Dataset entries:

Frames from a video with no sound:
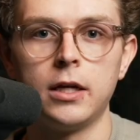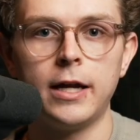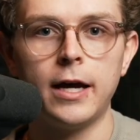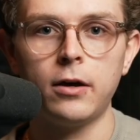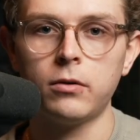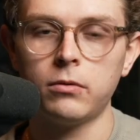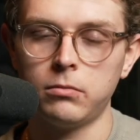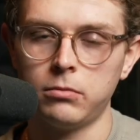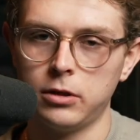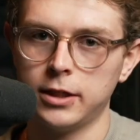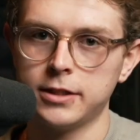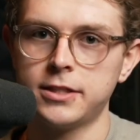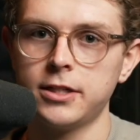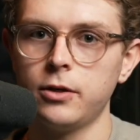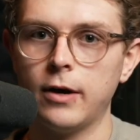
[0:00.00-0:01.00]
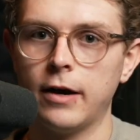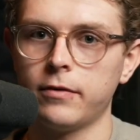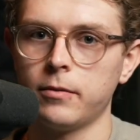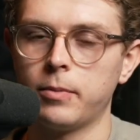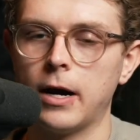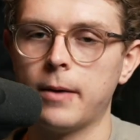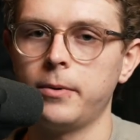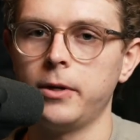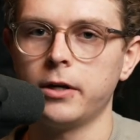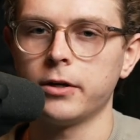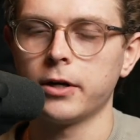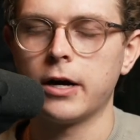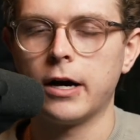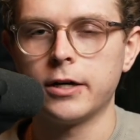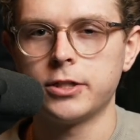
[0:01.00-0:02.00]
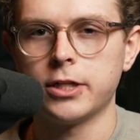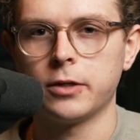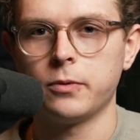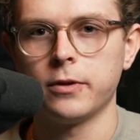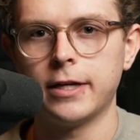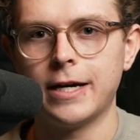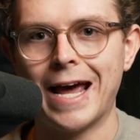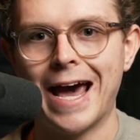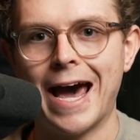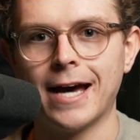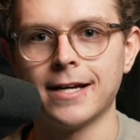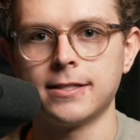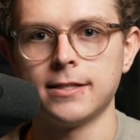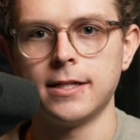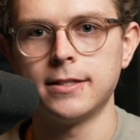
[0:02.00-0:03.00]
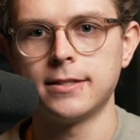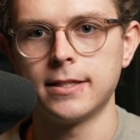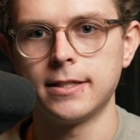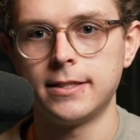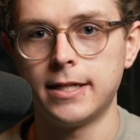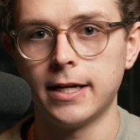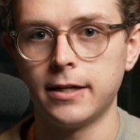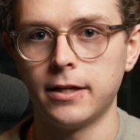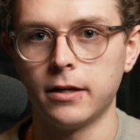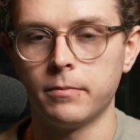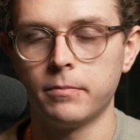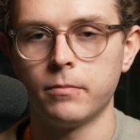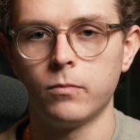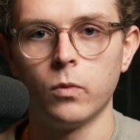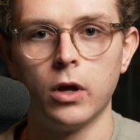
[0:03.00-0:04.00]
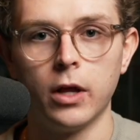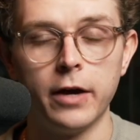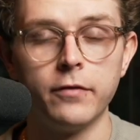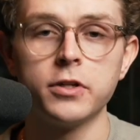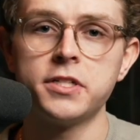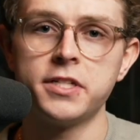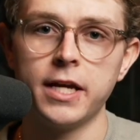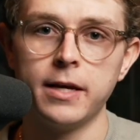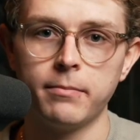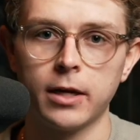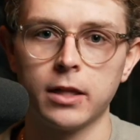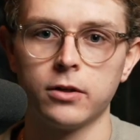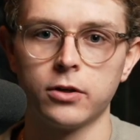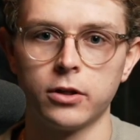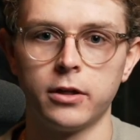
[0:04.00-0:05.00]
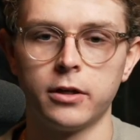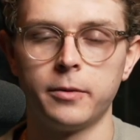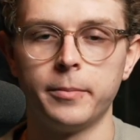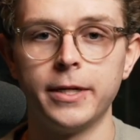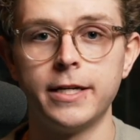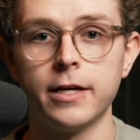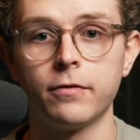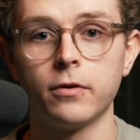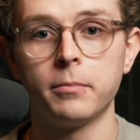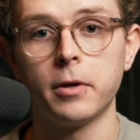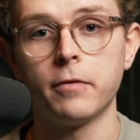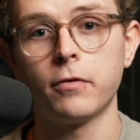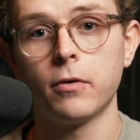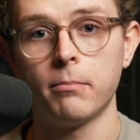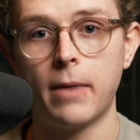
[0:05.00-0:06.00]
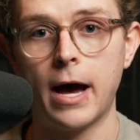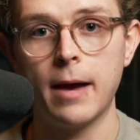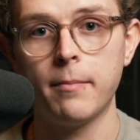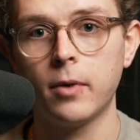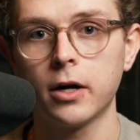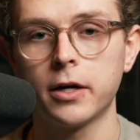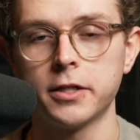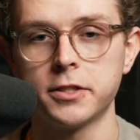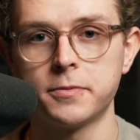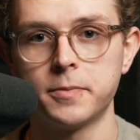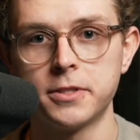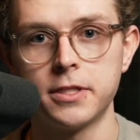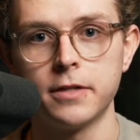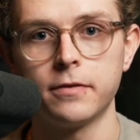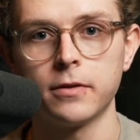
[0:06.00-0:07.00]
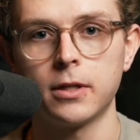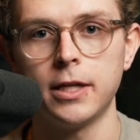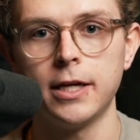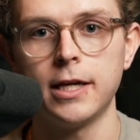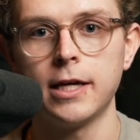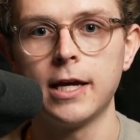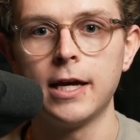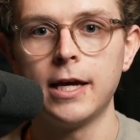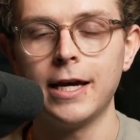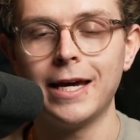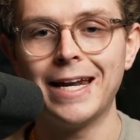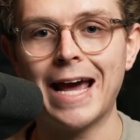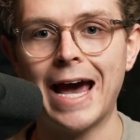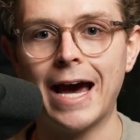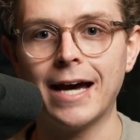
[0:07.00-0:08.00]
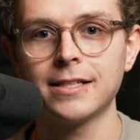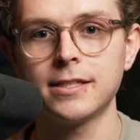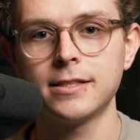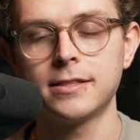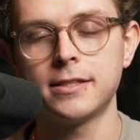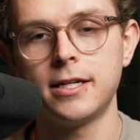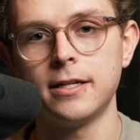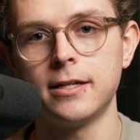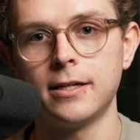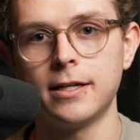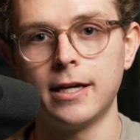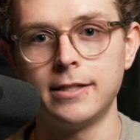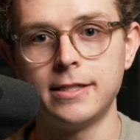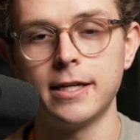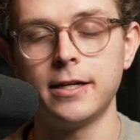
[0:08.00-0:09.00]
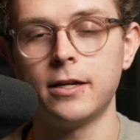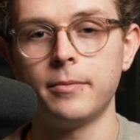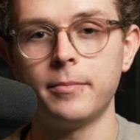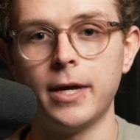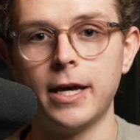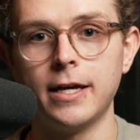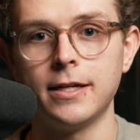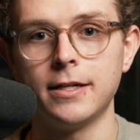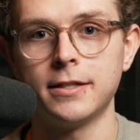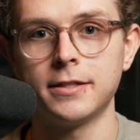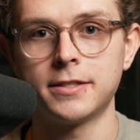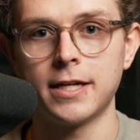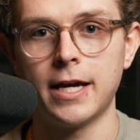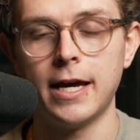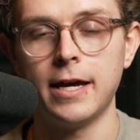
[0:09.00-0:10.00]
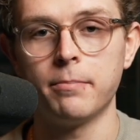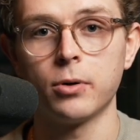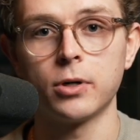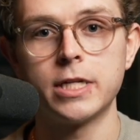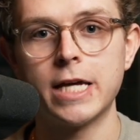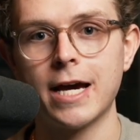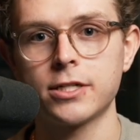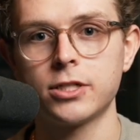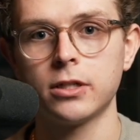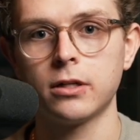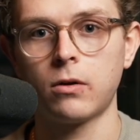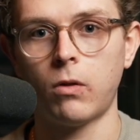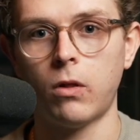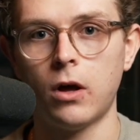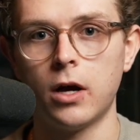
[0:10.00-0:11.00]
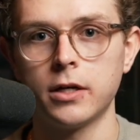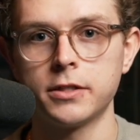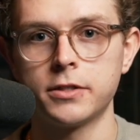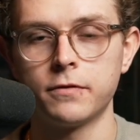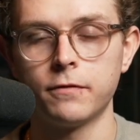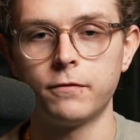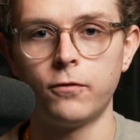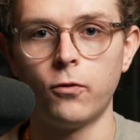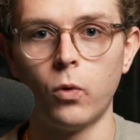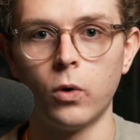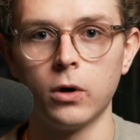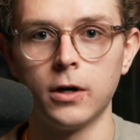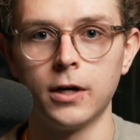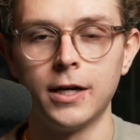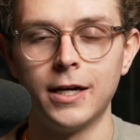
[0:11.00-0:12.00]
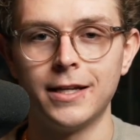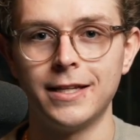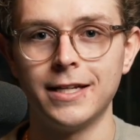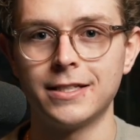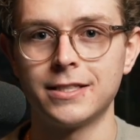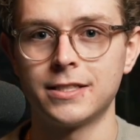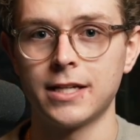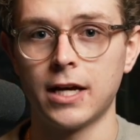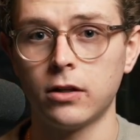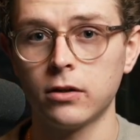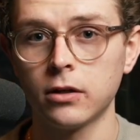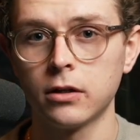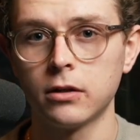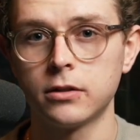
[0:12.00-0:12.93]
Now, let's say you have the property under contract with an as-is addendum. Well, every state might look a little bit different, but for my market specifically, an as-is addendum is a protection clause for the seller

(EXERCISE)
Repeat the entries exactly. Any picture is to be left out.

(ANSWER SPACE)
Frames from a video with no sound:
[0:00.00-0:01.00]
[0:01.00-0:02.00]
[0:02.00-0:03.00]
[0:03.00-0:04.00]
[0:04.00-0:05.00]
[0:05.00-0:06.00]
[0:06.00-0:07.00]
[0:07.00-0:08.00]
[0:08.00-0:09.00]
[0:09.00-0:10.00]
[0:10.00-0:11.00]
[0:11.00-0:12.00]
[0:12.00-0:12.93]
Now, let's say you have the property under contract with an as-is addendum. Well, every state might look a little bit different, but for my market specifically, an as-is addendum is a protection clause for the seller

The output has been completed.